Returning to England at the end of 1633 he laboured in London, in the St Giles-in-the-Fields area. In 1635 plague was brought on boats from Flanders. Morse himself contracted the illness while nursing the sick, but recovered. Here he worked with John Southworth, raising funds for food and medicine. Arrested on 27 February 1636, he was imprisoned in Newgate. On 22 April he was brought to the bar charged with being a priest and having withdrawn the king's subjects from their faith and allegiance. He was found guilty on the first count, not guilty on the second, and his sentence was deferred. On 23 April he made his solemn profession of the three vows to Father Edward Lusher. He was released on bail for 10,000 florins, 20 June 1637, at the insistence of Queen Henriette Maria. In order to free his sureties he voluntarily went into exile when the royal proclamation was issued ordering all priests to leave the country before 7 April 1641, and became chaplain to Gage's English regiment in the service of Spain.

In 1643, he returned to England; arrested after about a year and a half he was imprisoned at Durham and Newcastle, and sent by sea to London. By this time the (strongly anti-Catholic) Parliamentarians were in power in the capital, meaning that Morse could no longer be saved by a royal intervention. On 30 January 1645, he was again brought to the bar and condemned on his previous conviction. On 1 February 1645 his hurdle was drawn by four horses and the French ambassador attended with all his suite, as also did Lois, Count of Egmont, and the Portuguese Ambassador.
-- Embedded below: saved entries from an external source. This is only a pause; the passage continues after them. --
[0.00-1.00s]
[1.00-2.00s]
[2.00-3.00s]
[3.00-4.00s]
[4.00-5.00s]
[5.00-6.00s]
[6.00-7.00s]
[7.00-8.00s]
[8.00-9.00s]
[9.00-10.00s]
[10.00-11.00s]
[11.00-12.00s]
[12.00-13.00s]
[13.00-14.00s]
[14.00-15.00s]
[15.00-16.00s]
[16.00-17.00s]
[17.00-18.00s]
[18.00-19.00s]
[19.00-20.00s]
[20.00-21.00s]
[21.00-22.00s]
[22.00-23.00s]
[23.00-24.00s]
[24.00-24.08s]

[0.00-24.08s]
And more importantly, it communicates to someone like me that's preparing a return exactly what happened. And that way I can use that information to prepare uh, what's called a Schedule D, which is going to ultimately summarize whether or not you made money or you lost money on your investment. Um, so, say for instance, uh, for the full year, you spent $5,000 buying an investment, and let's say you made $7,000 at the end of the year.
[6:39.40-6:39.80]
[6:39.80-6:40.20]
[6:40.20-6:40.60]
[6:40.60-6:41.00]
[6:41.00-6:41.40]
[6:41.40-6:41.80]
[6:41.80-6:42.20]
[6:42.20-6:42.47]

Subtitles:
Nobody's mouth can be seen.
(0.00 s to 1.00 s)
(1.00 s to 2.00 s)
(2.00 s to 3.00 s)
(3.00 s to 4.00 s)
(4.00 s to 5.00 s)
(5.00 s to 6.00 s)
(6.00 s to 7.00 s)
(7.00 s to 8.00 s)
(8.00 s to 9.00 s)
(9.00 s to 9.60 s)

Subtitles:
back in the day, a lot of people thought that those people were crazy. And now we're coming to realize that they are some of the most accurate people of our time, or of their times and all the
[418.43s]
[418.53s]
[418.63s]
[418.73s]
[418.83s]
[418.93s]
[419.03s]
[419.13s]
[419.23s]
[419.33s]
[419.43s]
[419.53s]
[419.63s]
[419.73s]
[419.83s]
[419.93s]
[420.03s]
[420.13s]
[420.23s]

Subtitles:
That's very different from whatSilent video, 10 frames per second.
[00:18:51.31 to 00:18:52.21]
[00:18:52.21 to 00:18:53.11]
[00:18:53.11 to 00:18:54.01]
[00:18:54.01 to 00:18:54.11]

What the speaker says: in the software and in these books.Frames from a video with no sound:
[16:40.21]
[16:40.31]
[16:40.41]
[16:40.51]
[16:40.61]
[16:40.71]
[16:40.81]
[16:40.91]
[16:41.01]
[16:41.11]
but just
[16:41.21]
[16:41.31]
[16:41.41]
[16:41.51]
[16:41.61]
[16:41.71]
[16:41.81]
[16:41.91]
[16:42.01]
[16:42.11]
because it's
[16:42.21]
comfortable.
Morse was allowed to hang until he was dead. At the quartering, the footmen of the French Ambassador and of the Count of Egmont dipped their handkerchiefs into Morse's blood.

Venerated from 8 December 1929, and beatified on 15 December 1929, he was named one of the Forty Martyrs of England and Wales in 1970.

In 2012, a Catholic church dedicated to Henry Morse was built on Shelfanger Road in Diss, replacing the church of the Most Holy Trinity.